Un día, Iván se levantó más pensativo que de costumbre.

—¿Qué pasa Iván?.
¿Te preocupa algo? —pregunté, acariciando su espalda.

—Sí —respondió— llevo días que le doy vueltas a un asunto, creo que debería salir y buscar más comida, quizás intentar encontrar una granja cercana para conseguir más gallinas, y heno para la vaca, si decide entrar al establo. Creo que ya tenemos suficiente leña para el invierno.

—Me da miedo que te vayas solo. ¿Y si te pasa algo? —hablé, expresando el miedo a quedarme sola.

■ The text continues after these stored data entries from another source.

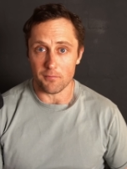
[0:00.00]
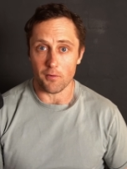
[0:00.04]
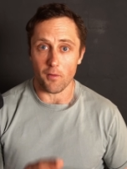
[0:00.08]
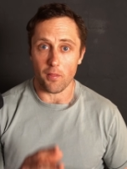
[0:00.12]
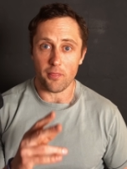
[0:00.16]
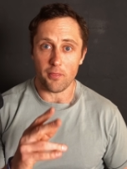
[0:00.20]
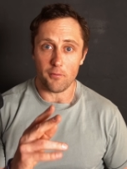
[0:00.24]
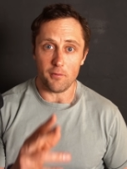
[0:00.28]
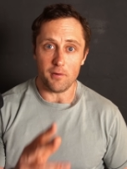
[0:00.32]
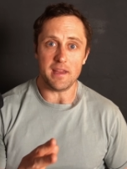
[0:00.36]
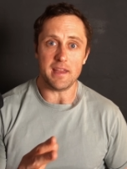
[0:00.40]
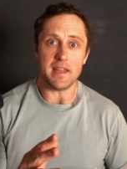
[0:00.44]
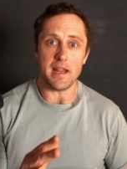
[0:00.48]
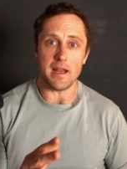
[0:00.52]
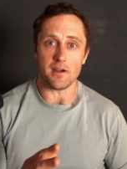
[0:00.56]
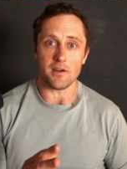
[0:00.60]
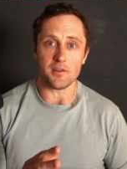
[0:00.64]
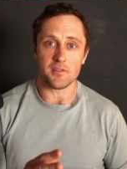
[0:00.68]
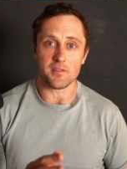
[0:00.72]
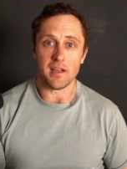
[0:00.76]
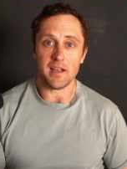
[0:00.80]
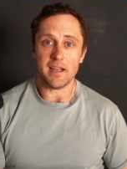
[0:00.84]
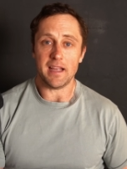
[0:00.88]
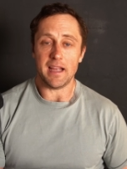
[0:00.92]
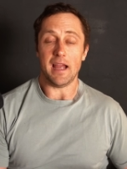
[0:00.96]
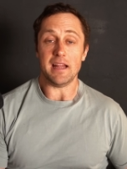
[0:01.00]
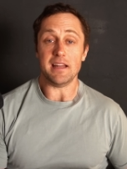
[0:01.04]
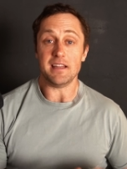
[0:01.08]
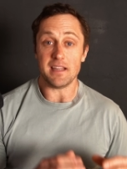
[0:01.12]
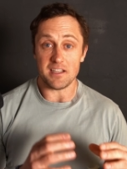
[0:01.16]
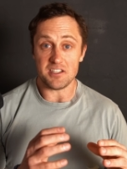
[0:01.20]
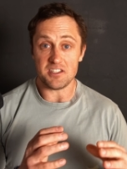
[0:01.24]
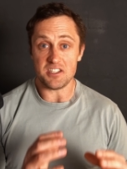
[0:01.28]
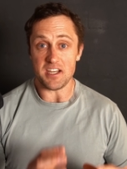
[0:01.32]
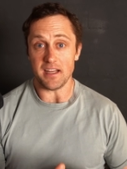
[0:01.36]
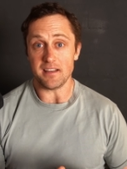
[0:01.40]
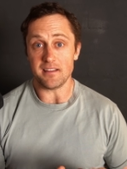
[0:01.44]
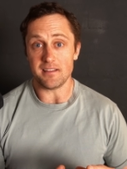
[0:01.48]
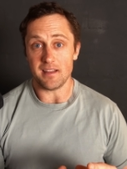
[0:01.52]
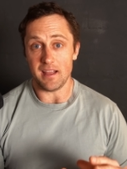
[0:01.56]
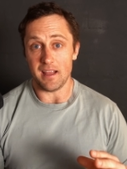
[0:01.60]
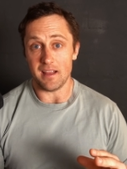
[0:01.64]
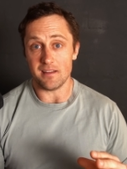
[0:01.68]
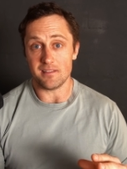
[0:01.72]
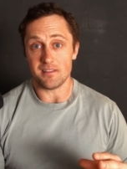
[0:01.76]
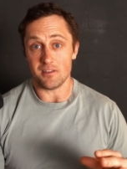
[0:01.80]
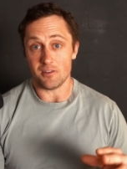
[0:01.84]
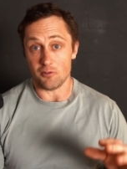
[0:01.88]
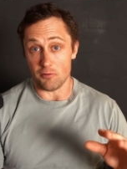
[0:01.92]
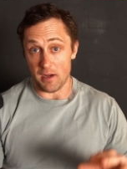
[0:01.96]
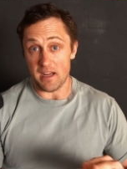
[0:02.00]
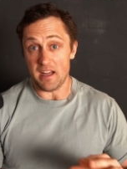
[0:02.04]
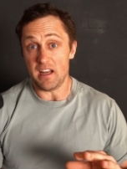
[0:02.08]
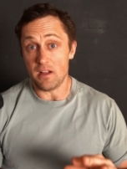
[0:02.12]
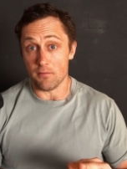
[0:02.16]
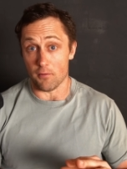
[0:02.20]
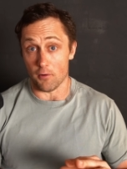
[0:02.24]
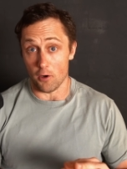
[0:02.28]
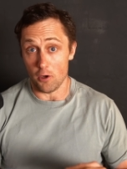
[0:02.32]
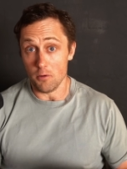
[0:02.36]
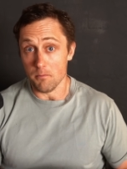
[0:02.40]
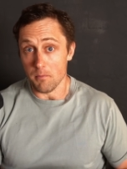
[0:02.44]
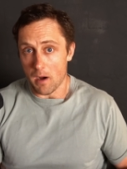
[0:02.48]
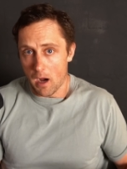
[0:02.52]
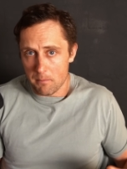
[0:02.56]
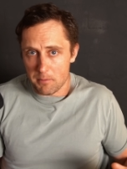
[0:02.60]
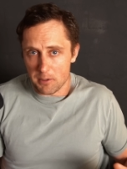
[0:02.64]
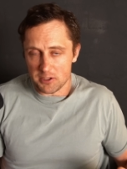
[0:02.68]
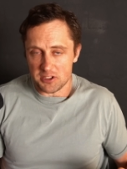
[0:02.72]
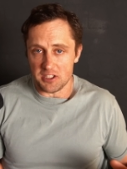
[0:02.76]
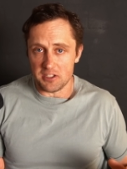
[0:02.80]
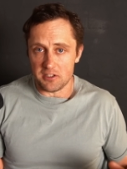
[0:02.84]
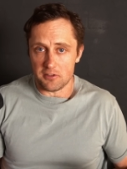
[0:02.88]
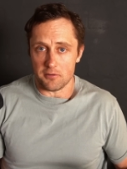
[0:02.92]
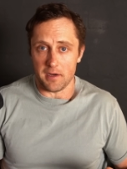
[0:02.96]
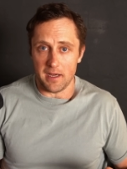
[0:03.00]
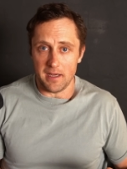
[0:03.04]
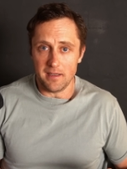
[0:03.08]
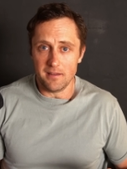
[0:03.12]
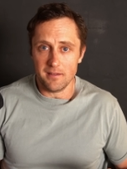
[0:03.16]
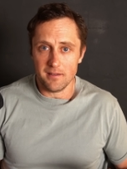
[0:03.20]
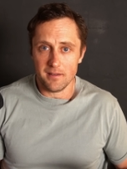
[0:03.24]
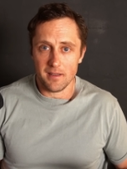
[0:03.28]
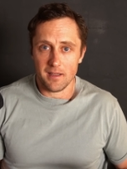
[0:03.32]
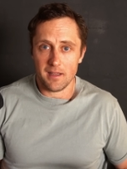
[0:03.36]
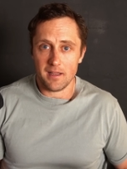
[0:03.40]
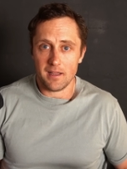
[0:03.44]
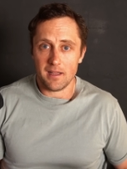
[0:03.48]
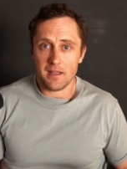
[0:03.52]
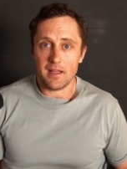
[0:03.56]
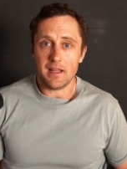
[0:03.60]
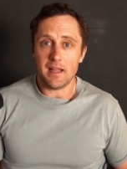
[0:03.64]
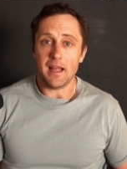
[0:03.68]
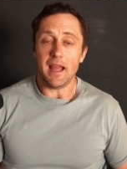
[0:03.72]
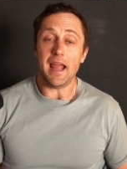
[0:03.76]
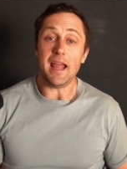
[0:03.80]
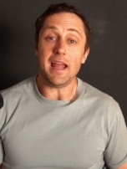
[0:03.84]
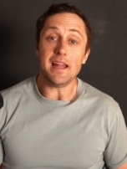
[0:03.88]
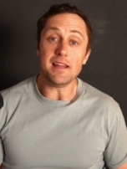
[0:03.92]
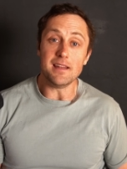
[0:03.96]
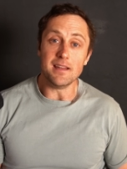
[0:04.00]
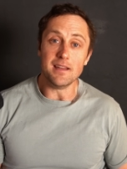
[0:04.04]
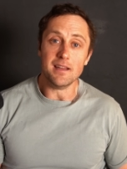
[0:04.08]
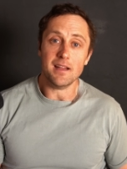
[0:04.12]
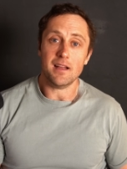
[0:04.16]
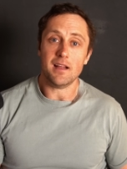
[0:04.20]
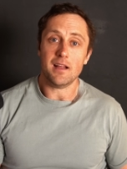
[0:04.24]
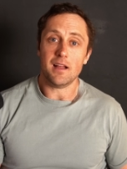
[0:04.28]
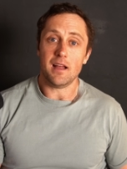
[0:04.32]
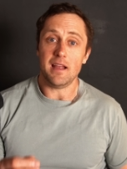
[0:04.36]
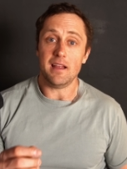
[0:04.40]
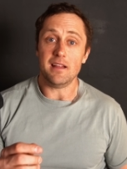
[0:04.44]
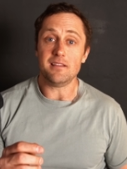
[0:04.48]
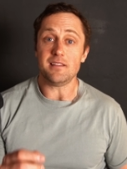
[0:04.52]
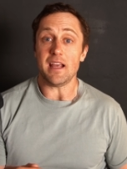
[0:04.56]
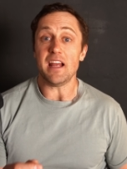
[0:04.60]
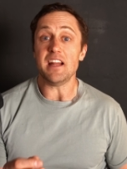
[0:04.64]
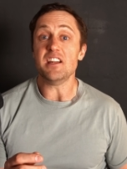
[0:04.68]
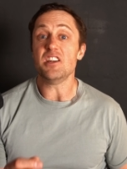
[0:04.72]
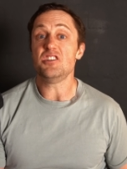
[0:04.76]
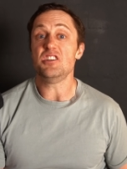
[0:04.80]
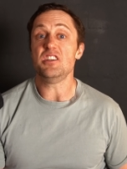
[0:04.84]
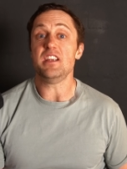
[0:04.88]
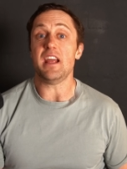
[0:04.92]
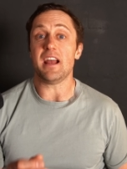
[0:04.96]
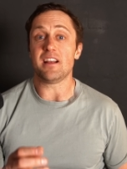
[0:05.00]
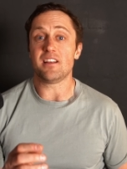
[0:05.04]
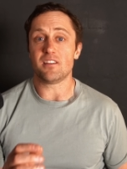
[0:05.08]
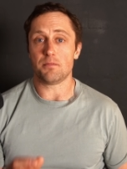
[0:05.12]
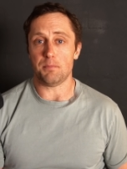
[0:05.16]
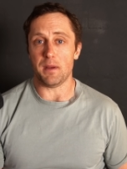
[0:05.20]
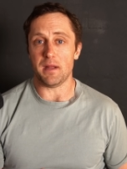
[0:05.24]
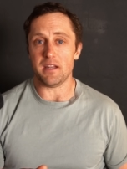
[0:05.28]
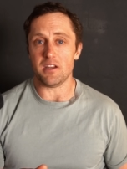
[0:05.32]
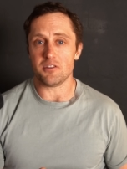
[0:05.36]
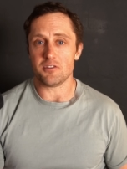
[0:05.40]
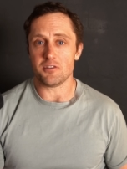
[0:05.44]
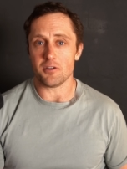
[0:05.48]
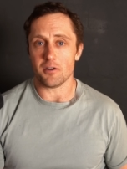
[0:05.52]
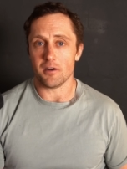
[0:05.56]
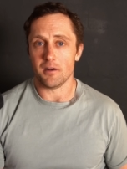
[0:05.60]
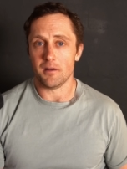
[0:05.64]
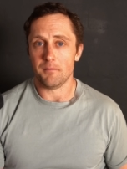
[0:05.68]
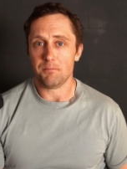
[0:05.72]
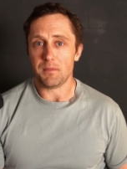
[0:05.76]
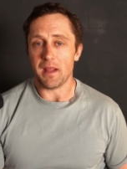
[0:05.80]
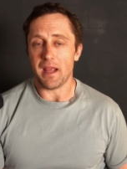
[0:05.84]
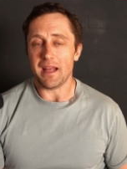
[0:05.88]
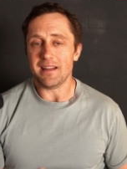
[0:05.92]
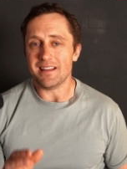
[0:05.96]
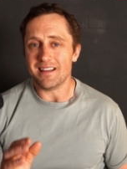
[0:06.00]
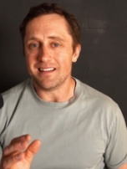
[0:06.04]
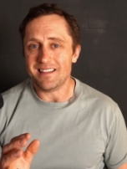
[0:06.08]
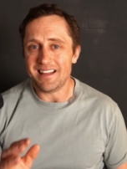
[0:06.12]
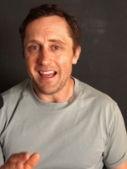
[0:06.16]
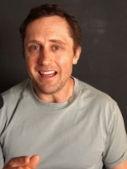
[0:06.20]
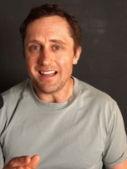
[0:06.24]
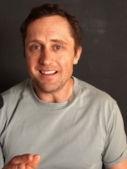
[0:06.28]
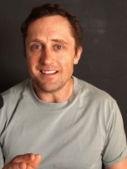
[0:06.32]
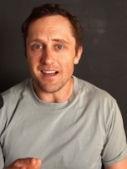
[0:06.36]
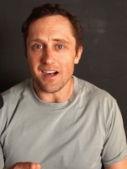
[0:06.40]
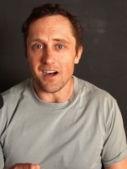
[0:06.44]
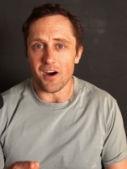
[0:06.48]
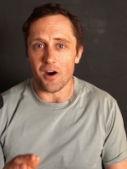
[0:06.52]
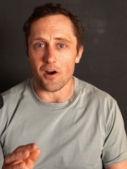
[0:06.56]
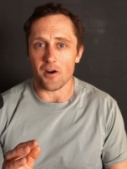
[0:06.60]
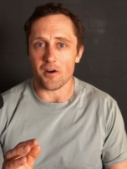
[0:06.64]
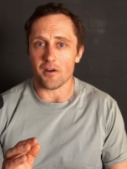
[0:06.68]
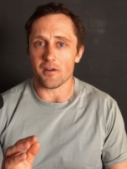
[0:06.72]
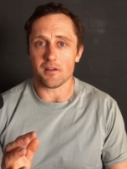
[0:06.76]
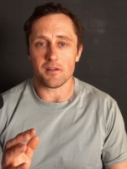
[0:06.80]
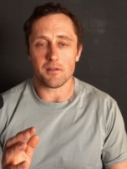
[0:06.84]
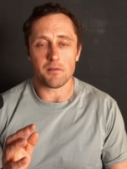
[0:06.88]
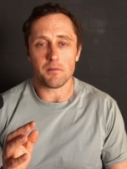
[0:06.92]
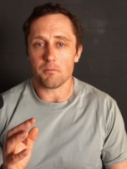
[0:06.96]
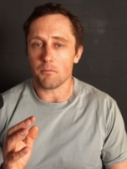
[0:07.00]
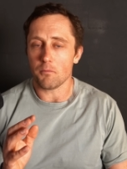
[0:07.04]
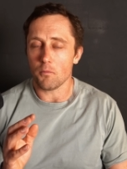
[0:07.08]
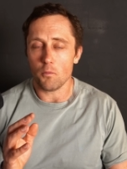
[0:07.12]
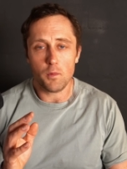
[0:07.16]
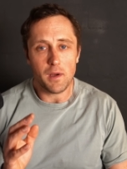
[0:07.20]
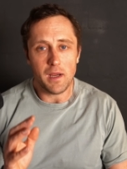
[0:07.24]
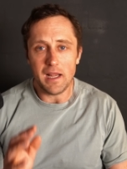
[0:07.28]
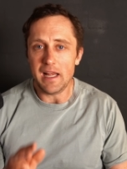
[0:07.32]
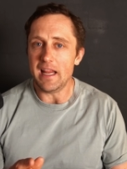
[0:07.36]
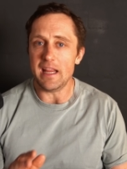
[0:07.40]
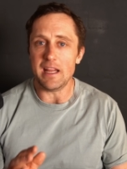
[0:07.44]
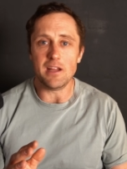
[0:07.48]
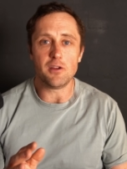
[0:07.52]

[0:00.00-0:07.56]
for 3 years, and they checked his training volume, how much he trained, and his energy expenditure. And the data are really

—Es lo que más me preocupa, Andrea, dejarte sola así —explicó, tomando mi mano y besando la palma— Sergio tiene seis meses y dentro de tres tendremos otra criatura —analizó—. Pero intentaré ser muy precavido. Iré con mucho cuidado y te prometo que volveré —Me miró a los ojos al decirme aquellas palabras y después continuó explicando—. Me llevaré la furgoneta por si puedo conseguir lo que busco.

Discutimos varias noches sobre el asunto, pero finalmente me hizo comprender que necesitábamos más gallinas y heno para la vaca, cosas que sólo arriesgándonos podíamos conseguir.

Era finales de agosto cuando se fue. Al verlo marchar un nudo de miedo me atenazó el corazón y murmuré en voz baja.

—Por favor vuelve, no me vayas a dejar sola. Te necesito.

Aquella primera excursión de Iván fue la más angustiosa para mí. Me pasé todo el día preocupada, la espera se me hizo eterna. Cuando llegó ya era casi de noche, estaba cansado pero contento, pues había encontrado una granja habitada que estaba dispuesta a intercambiar productos. Ya desde un principio nos dieron dos gallinas a cambio de tomates y pimientos. Fue el comienzo de una relación de intercambio.
Estábamos tejiendo de nuevo el entramado de la sociedad.
A esa primera incursión siguieron otras hasta que el tiempo y mi estado ya no lo hacían recomendable.
Llegaba el invierno a pasos agigantados. Las temperaturas empezaron a ser cada vez más frías y ya no apetecía salir a la calle. Pasábamos las tardes en casa, sentados en el sofá. Iván me hacía masajes en los pies, que ya empezaban a hincharse, mientras conversábamos sobre los avances de Sergio, los inconvenientes del día o alguna anécdota divertida.